Content starts
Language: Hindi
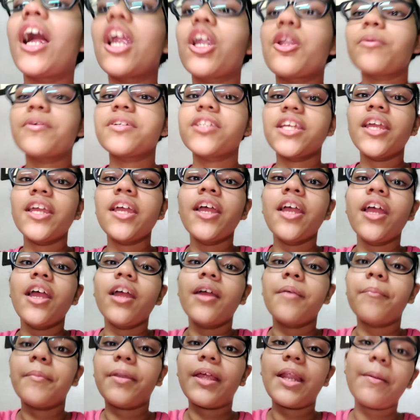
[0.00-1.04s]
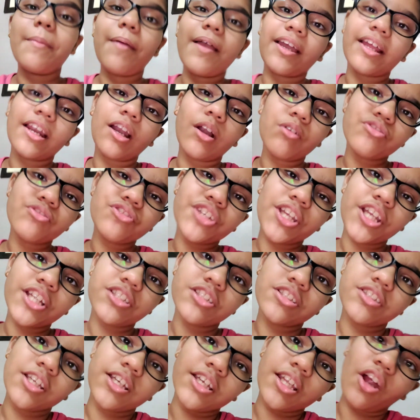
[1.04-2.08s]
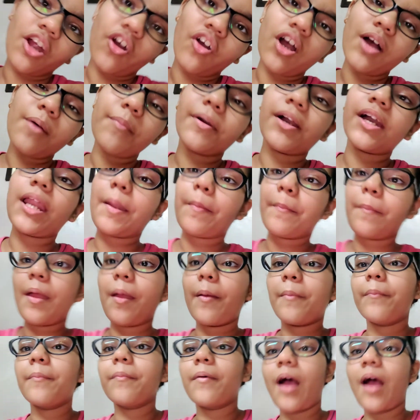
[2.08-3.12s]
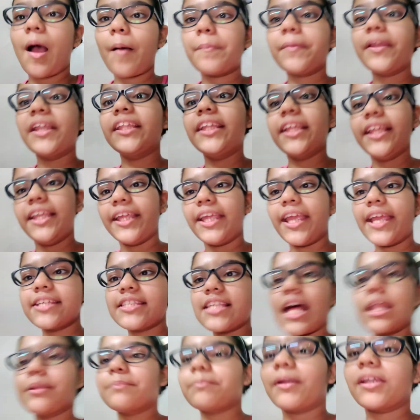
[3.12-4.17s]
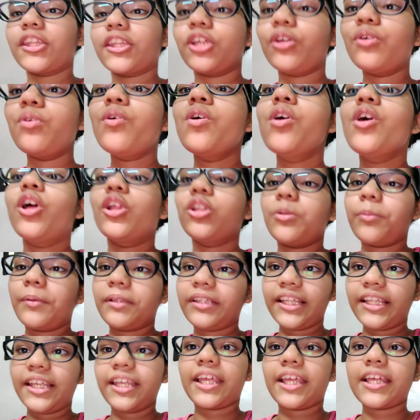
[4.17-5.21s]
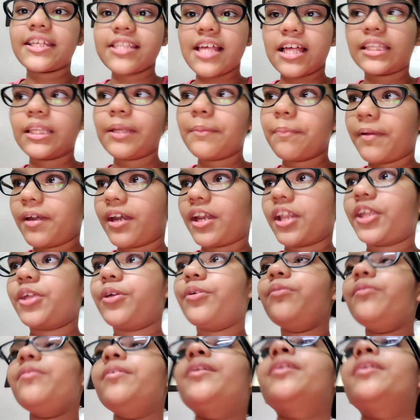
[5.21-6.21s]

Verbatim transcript: आठ बजे मेरा बैकग्राउंड चेंज दिख रहा होगा मगर अब मैं अपनी दीदी के साथ पढ़ती हूँ तो मैं दीदी के साथ ही पढ़ रही हूँ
Content ends
» **Activity**:
Pictures aside, reproduce the listing above exactly.

» **Solution for this exercise**:
Language: Hindi
[0.00-1.04s]
[1.04-2.08s]
[2.08-3.12s]
[3.12-4.17s]
[4.17-5.21s]
[5.21-6.21s]

Verbatim transcript: आठ बजे मेरा बैकग्राउंड चेंज दिख रहा होगा मगर अब मैं अपनी दीदी के साथ पढ़ती हूँ तो मैं दीदी के साथ ही पढ़ रही हूँ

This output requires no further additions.